Looking for advice on substantiating your company’s advertising claims? The FTC staff has just released a new Health Product Compliance Guide publication that deserves your attention. You might be wondering if the post reflects major changes to the FTC’s 1998 guidelines. As we will explain, the answer to this question is both yes and no. So turn off your phone, pour yourself a cup of cocoa, and spend some time with what may be one of the most important documents you’ll read in 2022.
If you have regularly consulted the FTC’s 1998 pamphlet, Dietary Supplements: An Advertising Guide for the Industry, the new publication is intended to take its place. For the most part, the legal foundations remain unchanged, but there are key revisions that we hope to deliver.
The rationale compliance guidelines in the new publication aren’t just for companies that sell dietary supplements. One big change is the title, which aims to make clear that the guidelines apply across the board to all health claims.

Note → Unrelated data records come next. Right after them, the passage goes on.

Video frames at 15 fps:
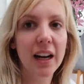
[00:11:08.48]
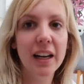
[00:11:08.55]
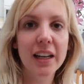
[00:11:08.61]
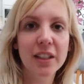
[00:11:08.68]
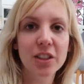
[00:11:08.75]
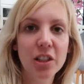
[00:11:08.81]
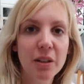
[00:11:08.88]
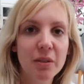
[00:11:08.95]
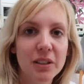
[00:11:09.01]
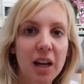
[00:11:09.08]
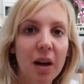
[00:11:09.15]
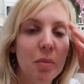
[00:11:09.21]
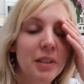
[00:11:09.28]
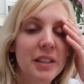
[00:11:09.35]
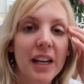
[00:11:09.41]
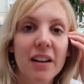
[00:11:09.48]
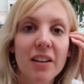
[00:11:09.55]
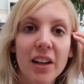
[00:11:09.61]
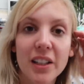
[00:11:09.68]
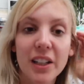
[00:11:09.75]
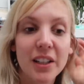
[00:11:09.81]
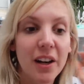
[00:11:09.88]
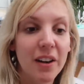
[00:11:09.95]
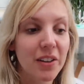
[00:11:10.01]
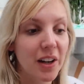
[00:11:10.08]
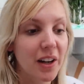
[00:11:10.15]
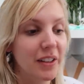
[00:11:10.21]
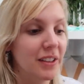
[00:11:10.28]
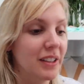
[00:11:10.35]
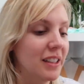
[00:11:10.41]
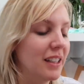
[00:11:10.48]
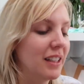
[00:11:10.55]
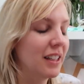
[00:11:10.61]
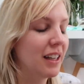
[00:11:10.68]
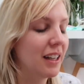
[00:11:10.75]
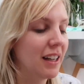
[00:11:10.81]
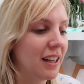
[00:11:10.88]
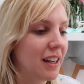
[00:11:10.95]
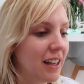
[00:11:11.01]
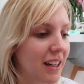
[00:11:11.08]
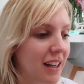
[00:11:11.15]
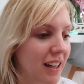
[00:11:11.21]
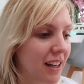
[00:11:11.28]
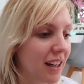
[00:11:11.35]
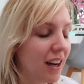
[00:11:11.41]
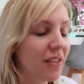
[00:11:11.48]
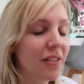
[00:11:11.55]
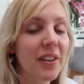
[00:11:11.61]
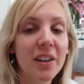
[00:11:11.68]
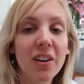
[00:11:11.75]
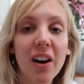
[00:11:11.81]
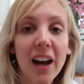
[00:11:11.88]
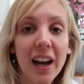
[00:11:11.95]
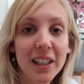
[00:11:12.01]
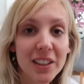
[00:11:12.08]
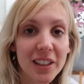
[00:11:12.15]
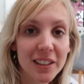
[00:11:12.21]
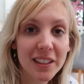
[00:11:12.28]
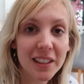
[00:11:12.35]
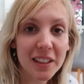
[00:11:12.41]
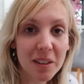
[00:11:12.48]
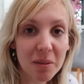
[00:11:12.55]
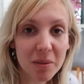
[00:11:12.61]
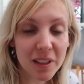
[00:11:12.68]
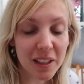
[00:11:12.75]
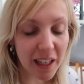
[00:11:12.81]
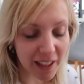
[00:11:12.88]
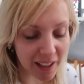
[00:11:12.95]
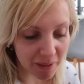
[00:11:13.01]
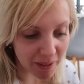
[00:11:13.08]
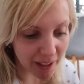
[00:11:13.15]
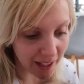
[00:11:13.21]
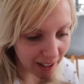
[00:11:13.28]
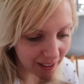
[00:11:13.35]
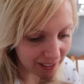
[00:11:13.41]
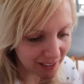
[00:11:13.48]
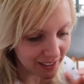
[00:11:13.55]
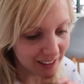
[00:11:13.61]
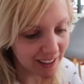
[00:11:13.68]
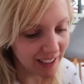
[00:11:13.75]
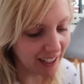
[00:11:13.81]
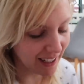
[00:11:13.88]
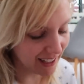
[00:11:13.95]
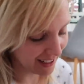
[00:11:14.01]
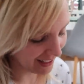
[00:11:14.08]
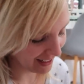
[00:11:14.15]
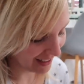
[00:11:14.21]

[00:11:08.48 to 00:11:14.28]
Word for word: I literally was up and down like a yo-yo. I feel like I just need some sleep now.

The new publication builds on key compliance points conveyed by FTC actions taken since 1998. When it comes to ad substantiation, a lot has happened since 1998—including more than 200 FTC enforcement actions challenging false or deceptive health claims. We’ve incorporated the lessons from these cases into numerous new examples—revisions designed to add practical gloss to long-standing compliance foundations. In addition, the new publication reflects updates from other FTC guidance documents—for example, Guidance on Approvals and Recommendations and Policy Statement on the Administration of Homeopathic Medicines.
The new publication aims to correct the misunderstandings and “urban myths” that have been circulating about the FTC’s substantiation standards. FTC staff have always encouraged open lines of communication with businesses that have questions about the substantiation of health claims. However, we occasionally hear from industry representatives who have misread the original publication, selectively misquoted it, or repeated a misinterpretation of certain cases. One of the goals of the revised Health Product Compliance Guide is to correct these misconceptions.
Readers will note that the core content of the manual is largely unchanged. Like its predecessor, it sets out the regulatory framework for the FTC’s authority over health-related product advertisements, describes how the FTC and the FDA coordinate their enforcement activities, and explains the FTC’s process for identifying of express and implied claims communicated by advertising and assessing whether there is adequate scientific support for those claims. The revised guidance also reiterates a central theme from the 1998 publication: that the alleged evidence that the company offers in support must be related to the specific product and to the advertising claims. Additionally, the Health Product Compliance Guide clarifies that it offers practical perspectives from FTC staff, but does not have the force or effect of FTC law.
There’s no substitute for reading the post cover to cover, but here are some revisions and expansions that deserve special attention:
- The range of products discussed. Underscoring the publication’s broad applicability, you’ll see new examples related to foods, over-the-counter drugs, devices, and other health-related products.
- The “clear and conspicuous” standard and qualified statements. You’ll find more detailed guidance on the FTC’s “clear and conspicuous” standard, including the challenges companies face in adequately communicating qualified claims to consumers. (And just to be clear, in FTC parlance, a “qualified claim” is one with limitations or caveats.)
- The “competent and reliable scientific evidence” standard.. This section has been expanded to emphasize the general rule that the FTC expects companies to support health claims with high-quality, randomized, controlled human clinical trials (RCTs).
- Testing methodology. Drawing on POM Wonderful decision, the revised guidelines dive deeper into the key elements of qualitative research. Some basic principles have been carried over from the 1998 publication regarding the use of control groups, randomization, double-blinding, and the requirement that results be both statistically significant between the treatment and control groups and clinically relevant to consumers. One notable point elaborated on: a special caution against “p-hacking”—the practice of selectively relying on an analysis of a small subset of data after failing to find a treatment effect in the study population as a whole.
There is much more, of course, including discussions of the use of user testimonials and expert endorsements, DSHEA disclaimers, claims of traditional use, claims of FDA approval, and third-party literature. For the legally inclined, the publication includes notes to FTC cases and other key resources, but is written in a precise style intended for business executives and advertising professionals—not just lawyers and academics.